Problem:
Exactly as they stand, give the records below again, with no images.

Content starts

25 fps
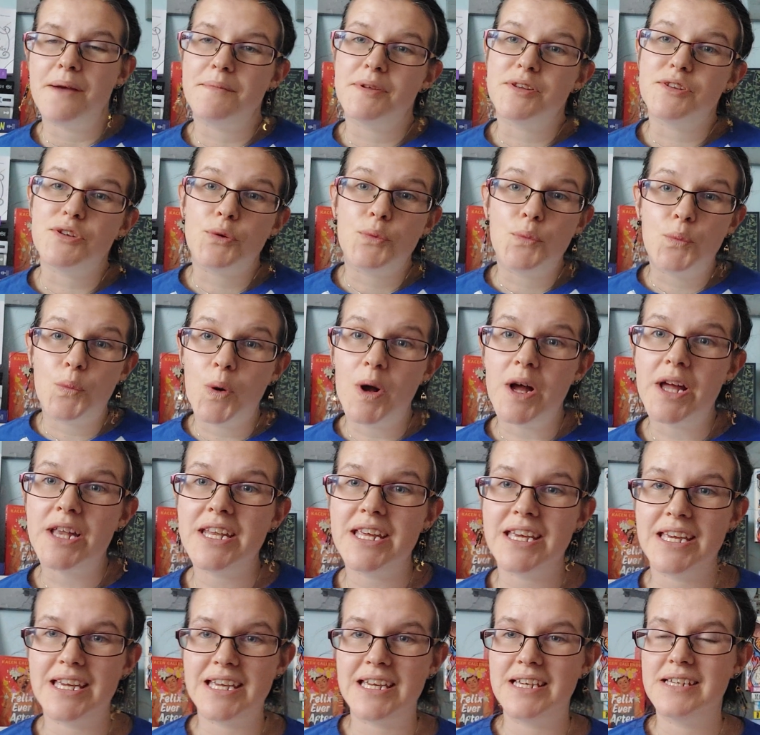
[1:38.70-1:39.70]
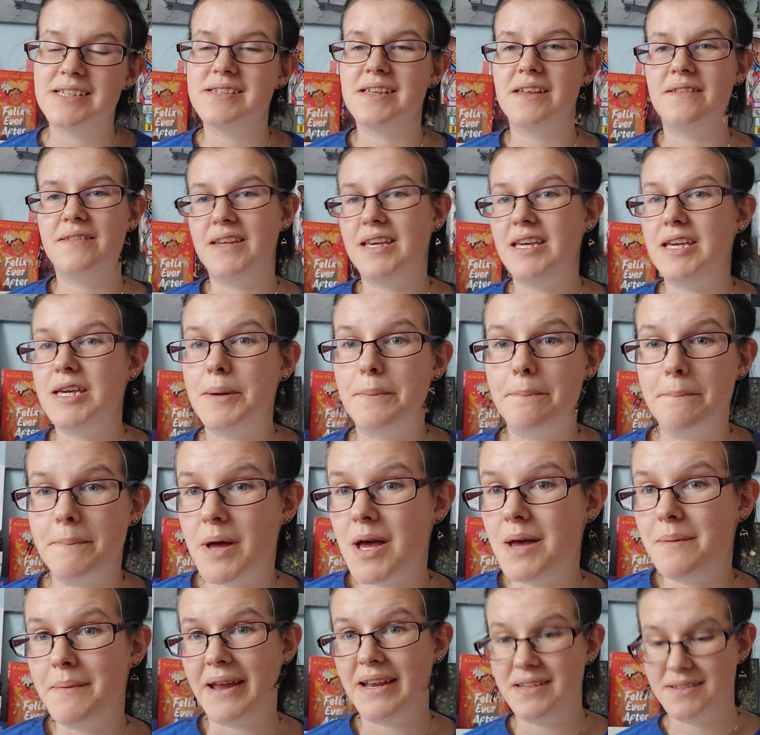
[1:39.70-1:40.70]
So one is the
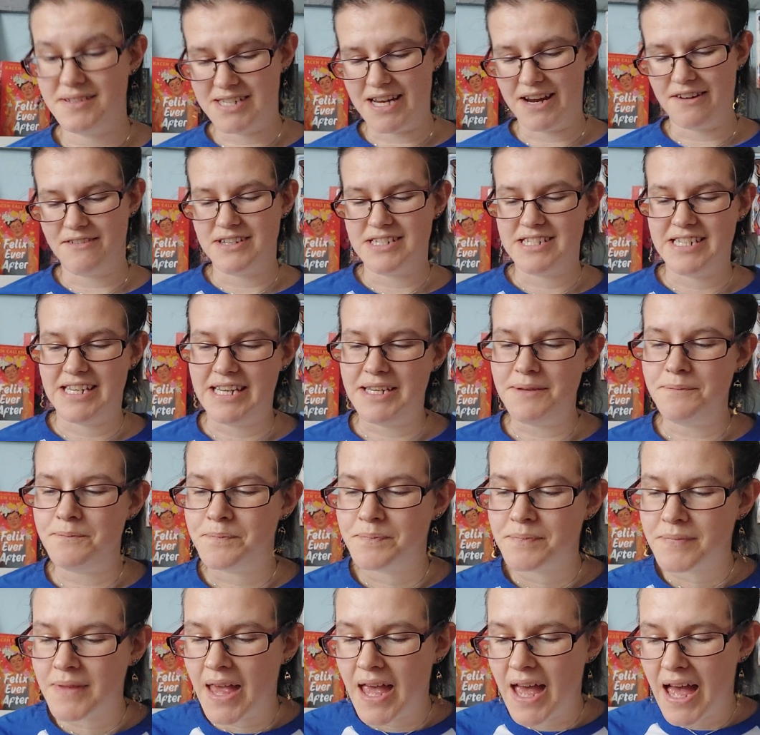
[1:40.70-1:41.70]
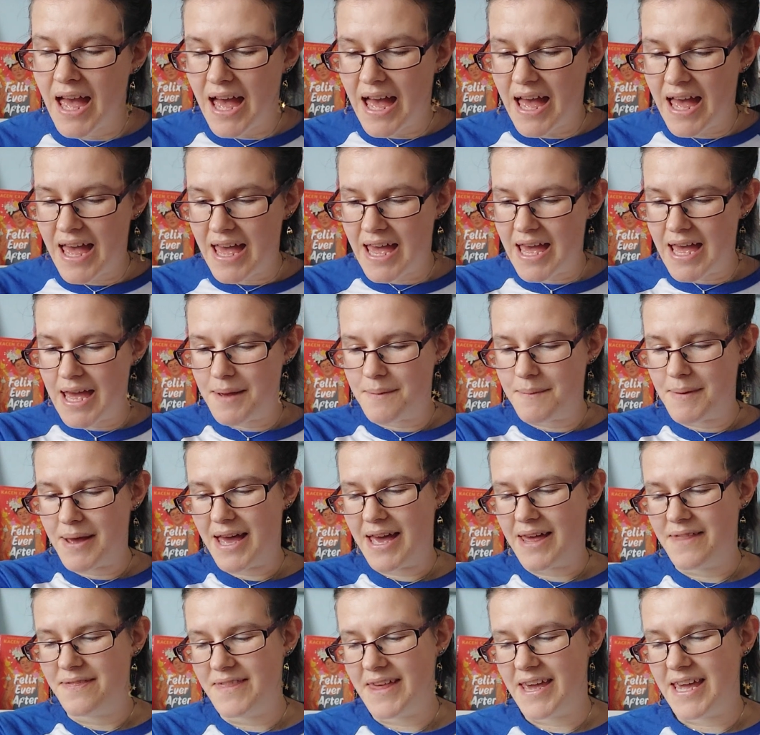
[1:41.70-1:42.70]
Mermaids charity,
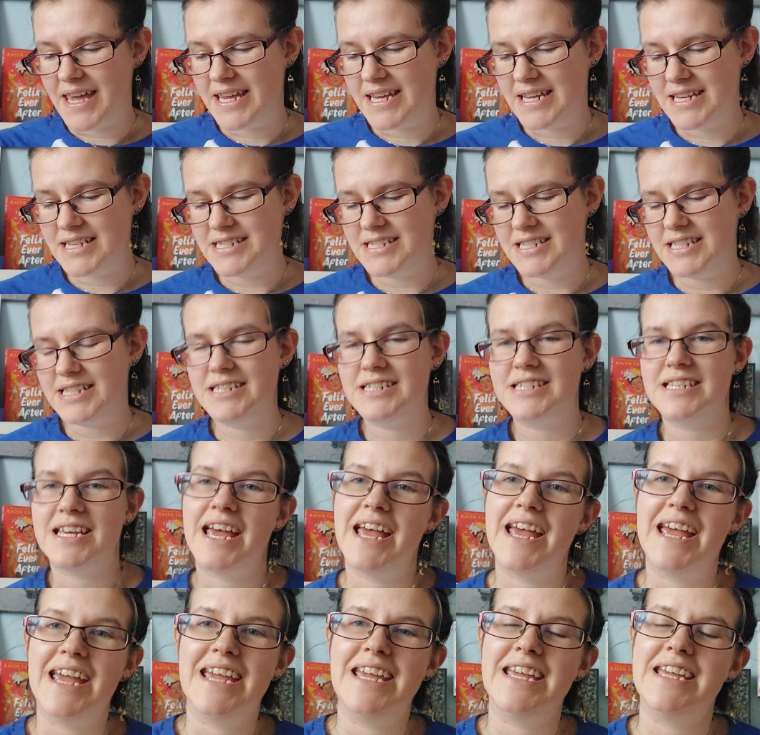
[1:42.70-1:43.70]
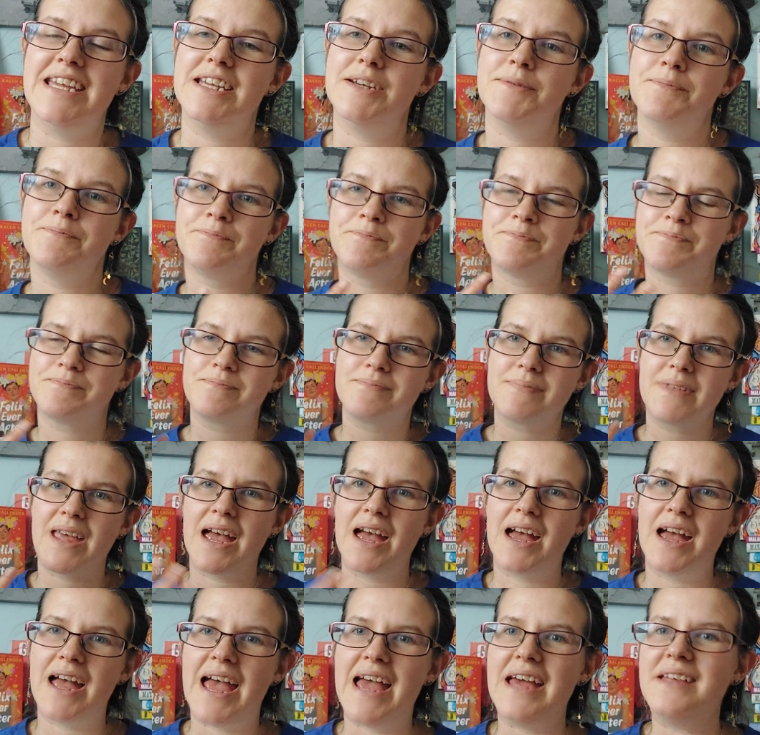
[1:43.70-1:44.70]
and they did a
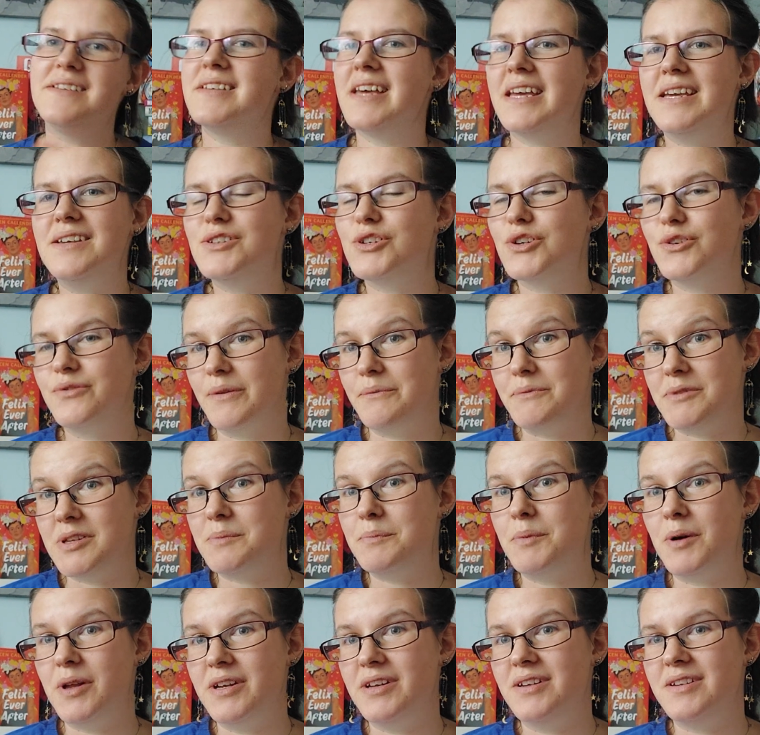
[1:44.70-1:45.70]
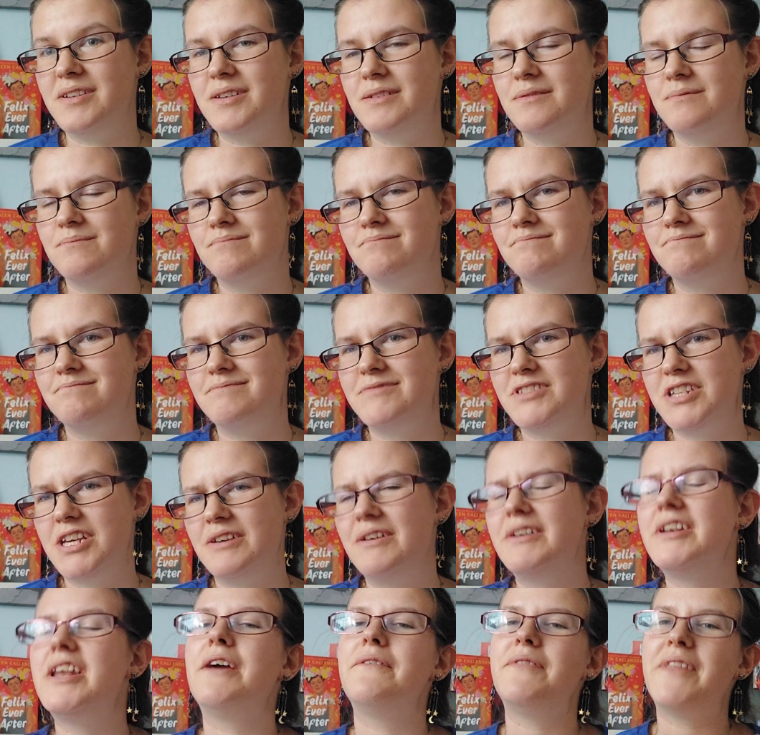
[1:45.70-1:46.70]
essay sort of in response
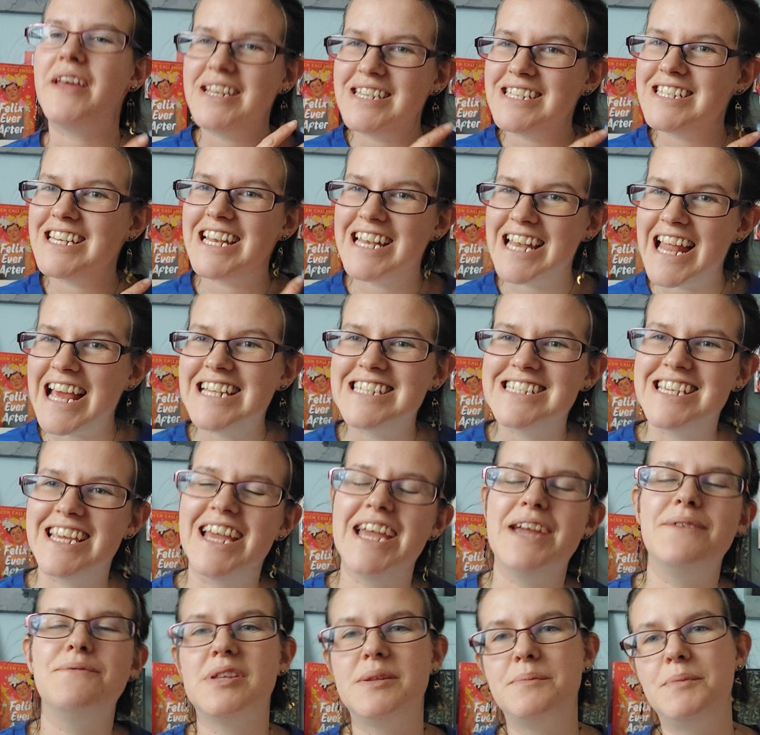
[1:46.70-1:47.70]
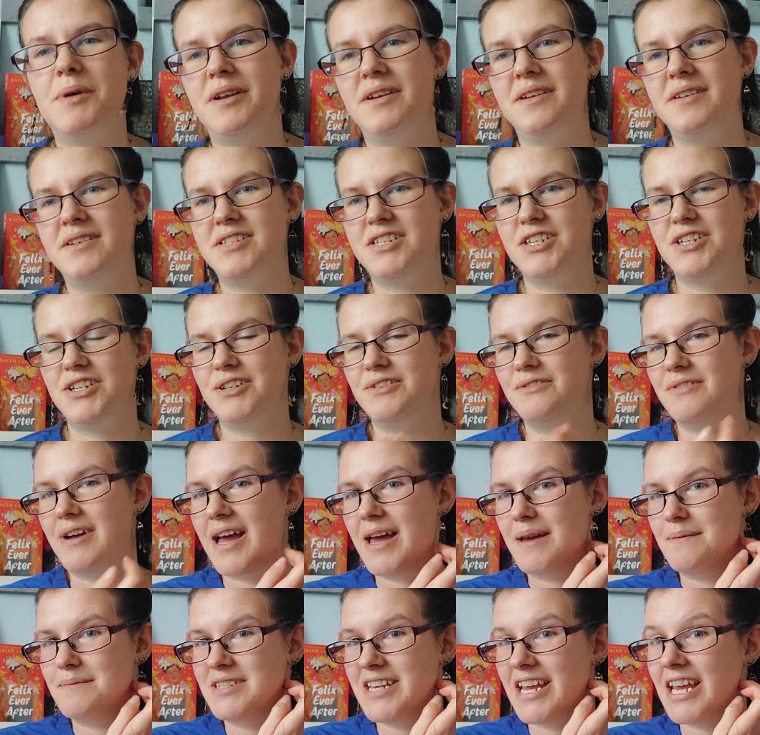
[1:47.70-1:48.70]
they did a letter in response to
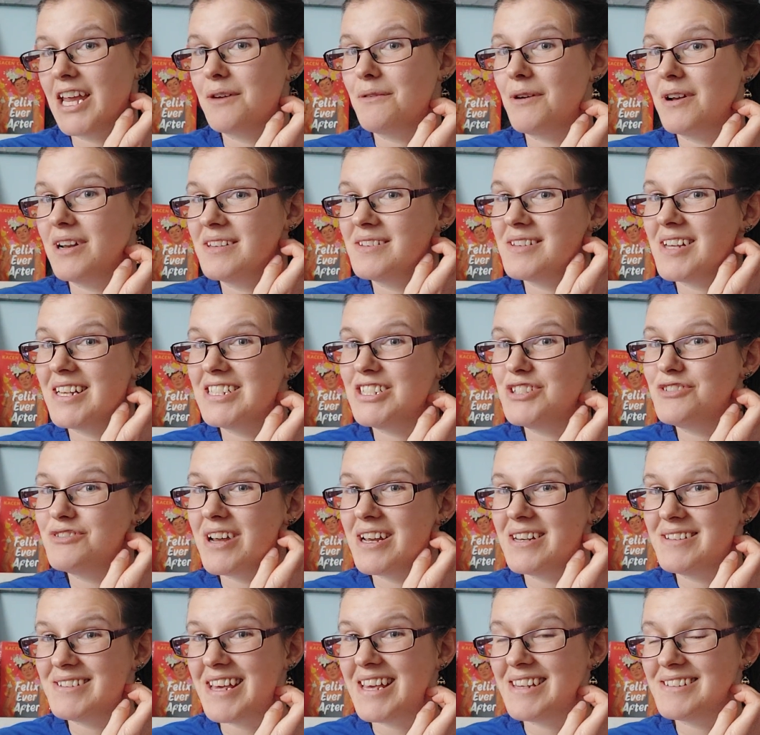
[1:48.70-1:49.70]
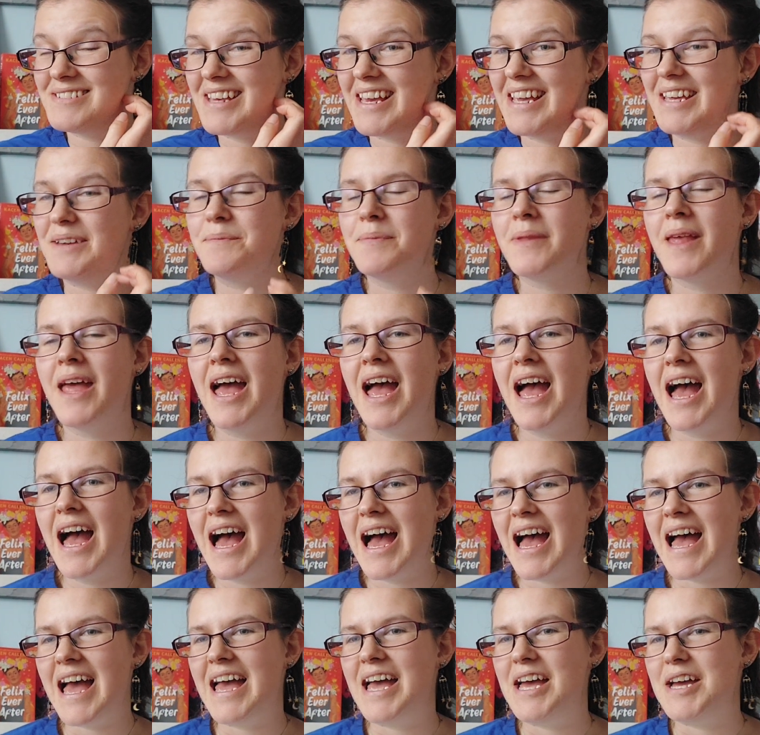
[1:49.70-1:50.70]
JK Rowling's anti-trans essay,
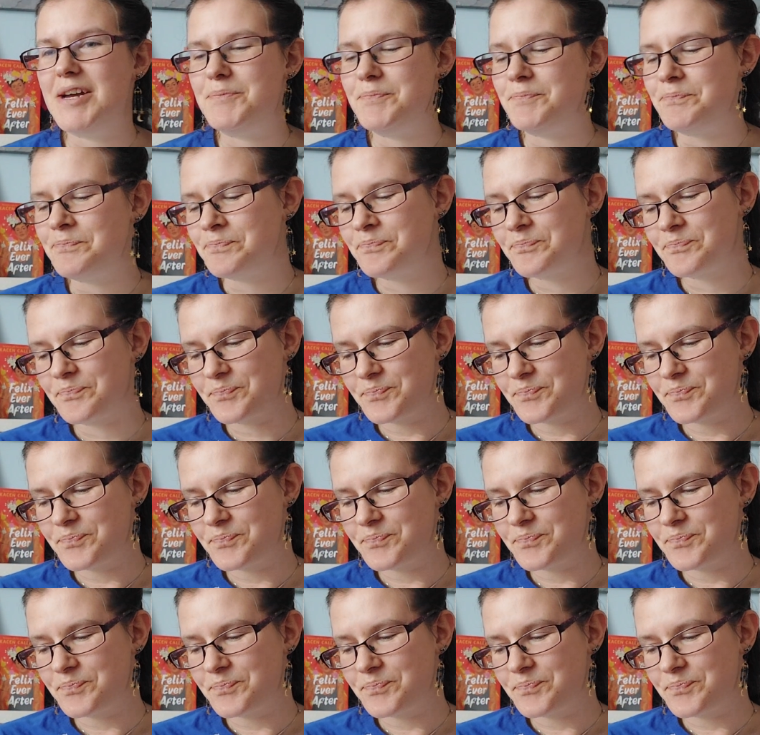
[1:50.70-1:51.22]
and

Content ends

Task output:
25 fps
[1:38.70-1:39.70]
[1:39.70-1:40.70]
So one is the
[1:40.70-1:41.70]
[1:41.70-1:42.70]
Mermaids charity,
[1:42.70-1:43.70]
[1:43.70-1:44.70]
and they did a
[1:44.70-1:45.70]
[1:45.70-1:46.70]
essay sort of in response
[1:46.70-1:47.70]
[1:47.70-1:48.70]
they did a letter in response to
[1:48.70-1:49.70]
[1:49.70-1:50.70]
JK Rowling's anti-trans essay,
[1:50.70-1:51.22]
and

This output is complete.